Monday, December 9, 2019

The Work of Christmas

This past Friday night Steve and I had the pleasure of traveling to Wilton, CT to hear Steve's sister Annbeth and niece Megan sing in The Wilton Singers, a community choral society. One of the songs, entitled The Work Of Christmas, was very moving and has been permanently planted in my mind because of both the tune and the lyrics. 

Click here to listen to the song:

When the song of the angels is stilled,
When the star in the sky is gone,
When the kings and princes are home,
When the shepherds are back with their flock,
The work of Christmas begins:

To find the lost,
To heal the broken,
To feed the hungry,
To release the prisoner,
To rebuild the nations,
To bring peace among brothers,
To make music from the heart.

Perhaps this struck a chord within me because for years now I've considered Christmas to be a "Sufferer's Holiday," an idea I borrowed from the GriefShare series, Surviving the Holidays.
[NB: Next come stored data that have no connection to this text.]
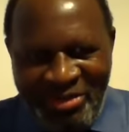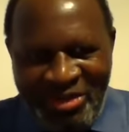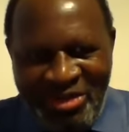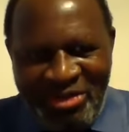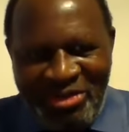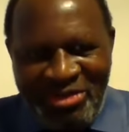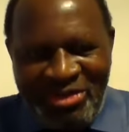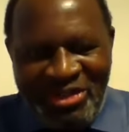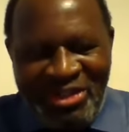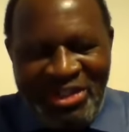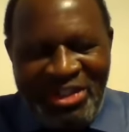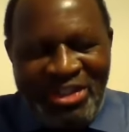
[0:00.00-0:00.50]

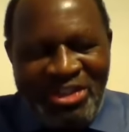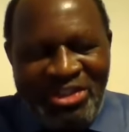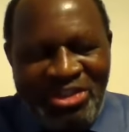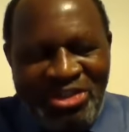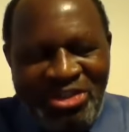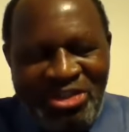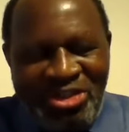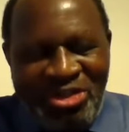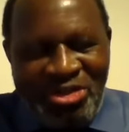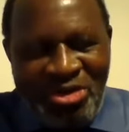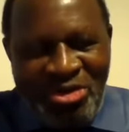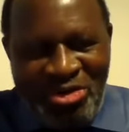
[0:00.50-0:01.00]
because it
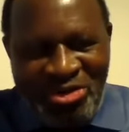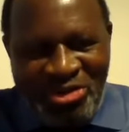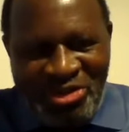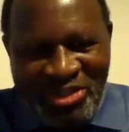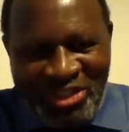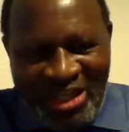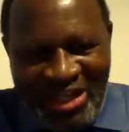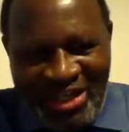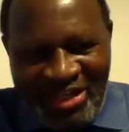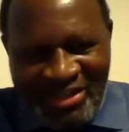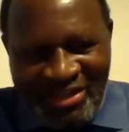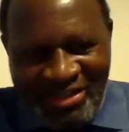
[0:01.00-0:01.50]

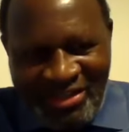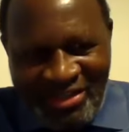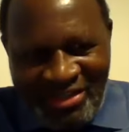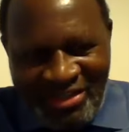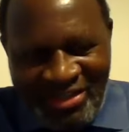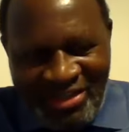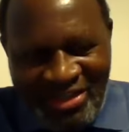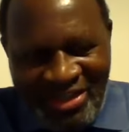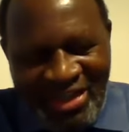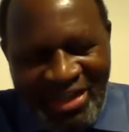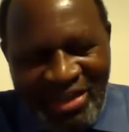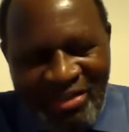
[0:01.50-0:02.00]
shows us
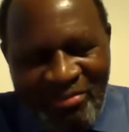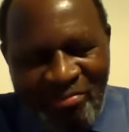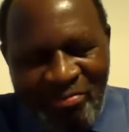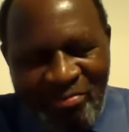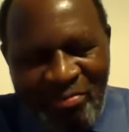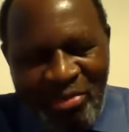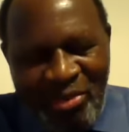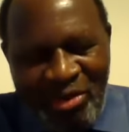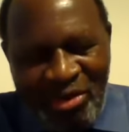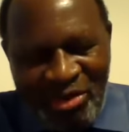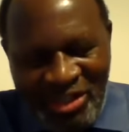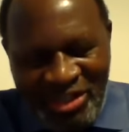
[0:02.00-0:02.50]
the
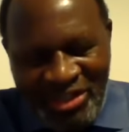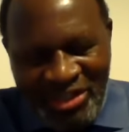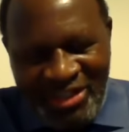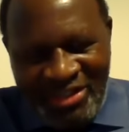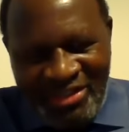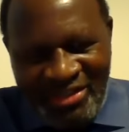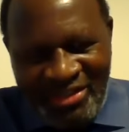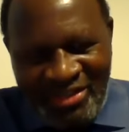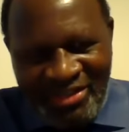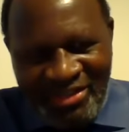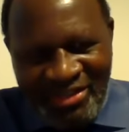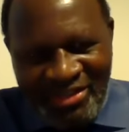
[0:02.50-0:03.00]

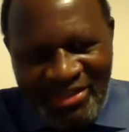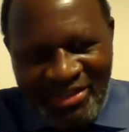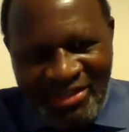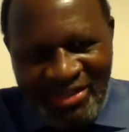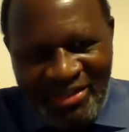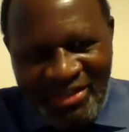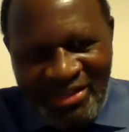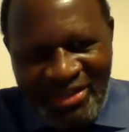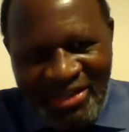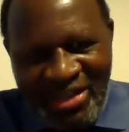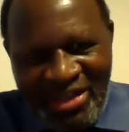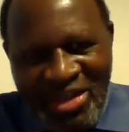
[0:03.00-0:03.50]
importance
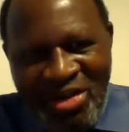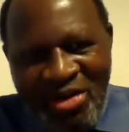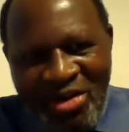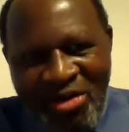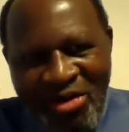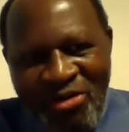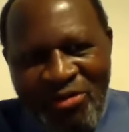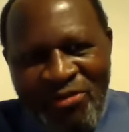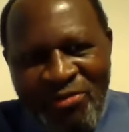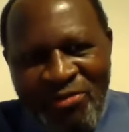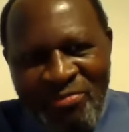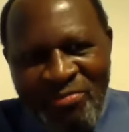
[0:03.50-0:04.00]

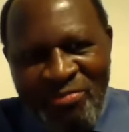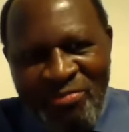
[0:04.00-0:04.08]
of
The birth of Christ inaugurated the beginning of the end of suffering for the world. Genesis 3 unleashed sin and misery and death and pain on mankind, and the newborn baby Jesus in Bethlehem began to remedy the problem that man created in the Garden. Our Messiah would live a perfect, sinless life, die on the cross, and be resurrected so that Heaven would be open to our arrival.

But what to do between now and this future time? There is good work to be done in the form of finding, healing, feeding, releasing, rebuilding, bringing, and singing together. While all of this comes from God, He has decided to work through people like us as He makes His kingdom visible to a watching world. What a privilege it is for reclaimed sinners to be part of the work of Christmas!

1 comment:

  1. I read this on face book and just had to print it out so I could hang it up here by my computer at work as a reminder that pain is part of the process of Kingdom work here on this earth. I hope it blesses others. Debbi

    "The suffering of Mary, the mother of Jesus.
    I often think about what it must have been like to be Mary. What would it be like to hold the Savior in your arms? What would it feel like to look into the eyes of the child who would ultimately rescue the world from death? What did his little voice sound like? Did he like to be rocked to sleep? Oh, to have held that baby!
    The older I get, the more I realize that Mary’s calling to be the mother of Jesus was a calling to a life of suffering.
    When the angel showed up in her home her life, the one she had planned, was turned upside down.
    She had to tell Joseph she was pregnant, he assumed she had been unfaithful. Pain.
    She was an unwed pregnant woman which bore great shame. Pain.
    She carried and delivered a son whose life was threatened from birth. Pain.
    She listened as people taunted and mocked her son. Pain.
    She watched as soldiers tortured and beat him until he was unrecognizable. Pain.
    She stood at the foot of the cross and stared up at the broken, lifeless body of her son. Pain.
    Her son became her Savior in the same way that he became ours, but the pain she felt was different. It was the suffering of a mother.
    So often we fall into the lie that Jesus wants us to be happy. We get caught up in the idea that if he truly loved us we wouldn’t go through difficult stuff. We begin to believe that if Jesus was really interested, he would spare us the pain.
    If we look at what his own mother suffered we would see that it’s NOT in his love that he SPARES us from pain. It’s IN his love that he PURSUES us through our pain.
    Our goal should not be happiness, it should be holiness. And when we seek to let the pains of this world draw us closer to the cross, we begin to look a little more like Jesus. And we lay down our goal of happiness and from the foot of the cross we find joy.
    Joy even in the midst of suffering so that we, like Mary, would be found faithful."